Saved data entries

BEGIN

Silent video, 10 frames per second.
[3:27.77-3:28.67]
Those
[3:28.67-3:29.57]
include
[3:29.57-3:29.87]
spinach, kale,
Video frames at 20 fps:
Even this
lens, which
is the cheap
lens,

END
BEGIN

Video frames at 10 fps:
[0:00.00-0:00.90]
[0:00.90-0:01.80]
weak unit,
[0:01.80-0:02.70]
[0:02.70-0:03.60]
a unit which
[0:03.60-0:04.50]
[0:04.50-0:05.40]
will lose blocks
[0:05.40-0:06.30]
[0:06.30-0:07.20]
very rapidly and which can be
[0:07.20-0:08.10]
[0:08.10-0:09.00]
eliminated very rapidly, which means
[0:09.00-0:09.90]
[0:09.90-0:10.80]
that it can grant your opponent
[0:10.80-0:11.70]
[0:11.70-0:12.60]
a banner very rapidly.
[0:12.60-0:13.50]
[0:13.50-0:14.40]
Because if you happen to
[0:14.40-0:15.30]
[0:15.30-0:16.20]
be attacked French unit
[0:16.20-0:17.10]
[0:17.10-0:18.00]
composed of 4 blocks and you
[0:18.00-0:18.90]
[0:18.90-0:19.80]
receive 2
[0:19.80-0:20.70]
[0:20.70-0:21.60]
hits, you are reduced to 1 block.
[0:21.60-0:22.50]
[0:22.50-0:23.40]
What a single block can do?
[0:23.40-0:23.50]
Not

END

**How to complete this task:** Above are the entries. Copy exactly the part that opens with the line containing "[0:00.90-0:01.80]" and closes with the line containing "[0:09.00-0:09.90]", and no more.

**Finished exercise:**
[0:00.90-0:01.80]
weak unit,
[0:01.80-0:02.70]
[0:02.70-0:03.60]
a unit which
[0:03.60-0:04.50]
[0:04.50-0:05.40]
will lose blocks
[0:05.40-0:06.30]
[0:06.30-0:07.20]
very rapidly and which can be
[0:07.20-0:08.10]
[0:08.10-0:09.00]
eliminated very rapidly, which means
[0:09.00-0:09.90]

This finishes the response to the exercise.